QuoteWell, with a reported gain of around 30, and output that's somewhere between 8 and 11 volts (depending on whether you're doing it with 9 volts or 12), the most you'd need to drive it into clipping would be 11v/30 = 0.37 volts.  If that isn't enough gain for your pickups to drive it into clipping, more gain could easily be added -- switching from a 12AU7 to a 12AT7 might work, or you could just stick a single JFET in front of it and pick up additional gain of 4-5, boosting total gain to 120-150.

cheers
Brett Robinson
Let a hundred flowers bloom, let a hundred schools of thought contend. (Mao Zedong)

petemoore

#173
or you could just stick a single JFET in front of it and pick up additional gain of 4-5, boosting total gain to 120-150.
  Often we do, Jfet 'up front' is oft preferred, not that CMoS or..
  For just getting the signal level up to a point where the next stage or so can start distorting it, some fine Jfet dirt, or Mosfet clean, or...other non-tube active circuit as gain stage certainly makes sense, i
  If the first tube stage is only boosting and not distorting, well, that type of clean or even a touch of fine dirt leaves the subsequent tube stages to be used for producing the actual distorting properties we're looking for.
  Not to say "Don't let any non-tube light distortion introduced by non-tube active in" before tube gets it's chance to distort.
  @9vdc with 12a_7 tube providing boost and distortion, and not much headroom to work with, letting something else to much of the grunt work [many small signal device types bias @9v and sound great]...more tube distortion will be available as well as more output available which could be used for voicing options.
  You could use another tube for that, but with battery, I'd stick to one tube.
  There's probably a sweet spot for input level on the tube, adding preboost at least seems a logical way to find out if it's not preferred.
  First priority for new tube here is to get the right power supplied and see if they light up, a little off isn't bad, and as long as they light up the tube should work, I've run them like that, but between the data sheets and other data, the right voltage for the heaters is always recommended.
Convention creates following, following creates convention.

Jered

  Anybody tried 12AV7 in this circuit?
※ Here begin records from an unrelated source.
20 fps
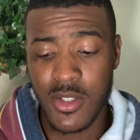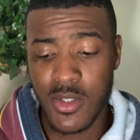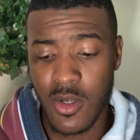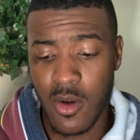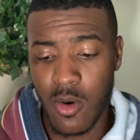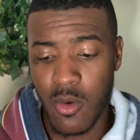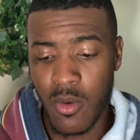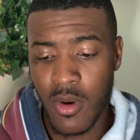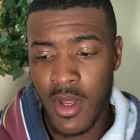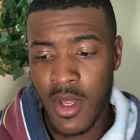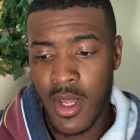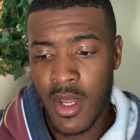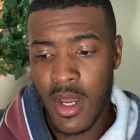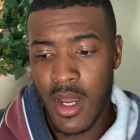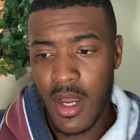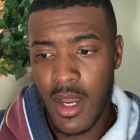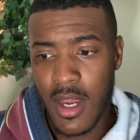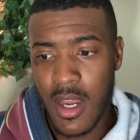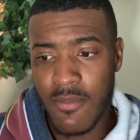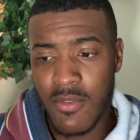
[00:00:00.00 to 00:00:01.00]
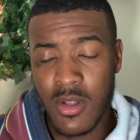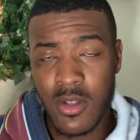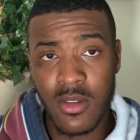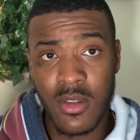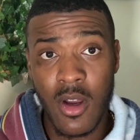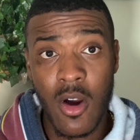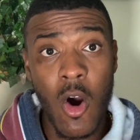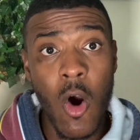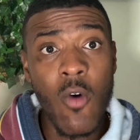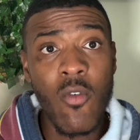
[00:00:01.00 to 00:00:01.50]
So
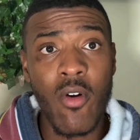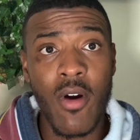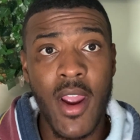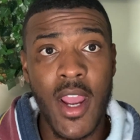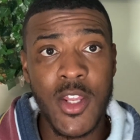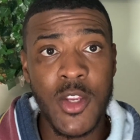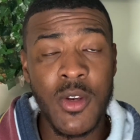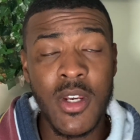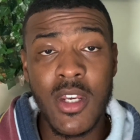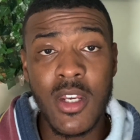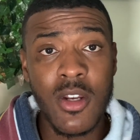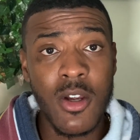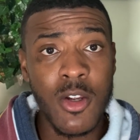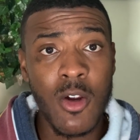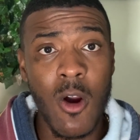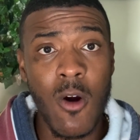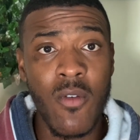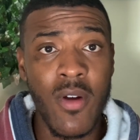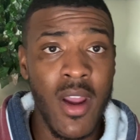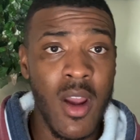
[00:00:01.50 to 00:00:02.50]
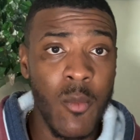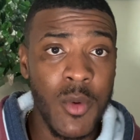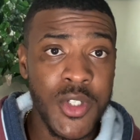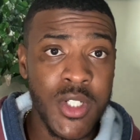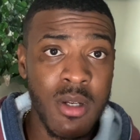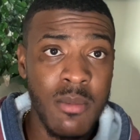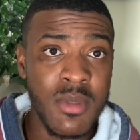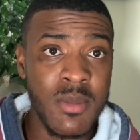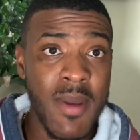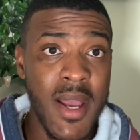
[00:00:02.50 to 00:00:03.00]
the overhead, you need to know your overhead,
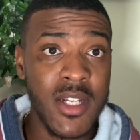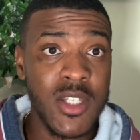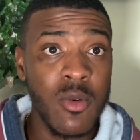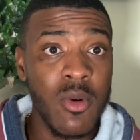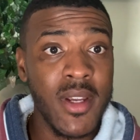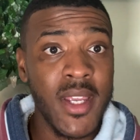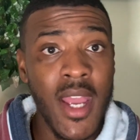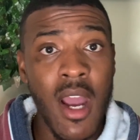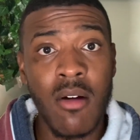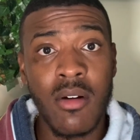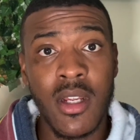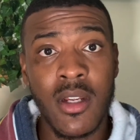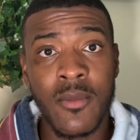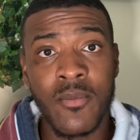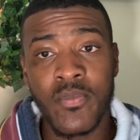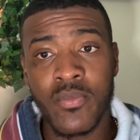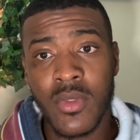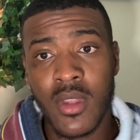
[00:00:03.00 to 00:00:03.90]
which comes back to accounting.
I'm going to try it tomorrow and will post my results.
  Guys, if you have a power supply you can use for this, do it. Using batteries, they barely last long enough to do any tweaking. The circuit goes from sounding decent, to degrading quickly, trying to work on tone improvements with batteries for power, in this circuit, is tough.
  Jered

Zben3129

12AV6

IIRC - This tube was built to be driven (I believe in computer systems?)
Has roughly same gain as ax7
Would act the same as ax7 in this circuit if the above is correct

But why not try it, and tell us your results

Zach

mojo_hand

Quote from: petemoore on January 26, 2008, 09:40:41 PM
  For just getting the signal level up to a point where the next stage or so can start distorting it, some fine Jfet dirt, or Mosfet clean, or...other non-tube active circuit as gain stage certainly makes sense, i
  If the first tube stage is only boosting and not distorting, well, that type of clean or even a touch of fine dirt leaves the subsequent tube stages to be used for producing the actual distorting properties we're looking for.

Thanks for elaborating, those were exactly my thoughts.

Jered

  Were you talking to me Zach, about the 12AV6? I'll try it out. I'll have to go get the AV6's from the tube cabinet at the studio, I'll be down there Monday. The AV7's are right in front of me, going to run those first.
  Jered

Zben3129

Sorry, meant av7,

Fingers mind and eyes don't always line up after exam week  :icon_biggrin:


Zach

Jered

  On the subject of tubes, here's a link to some tubes that have just been collecting dust.
http://www.diystompboxes.com/smfforum/index.php?topic=64670.0
Take a look, maybe there's some you guys might want.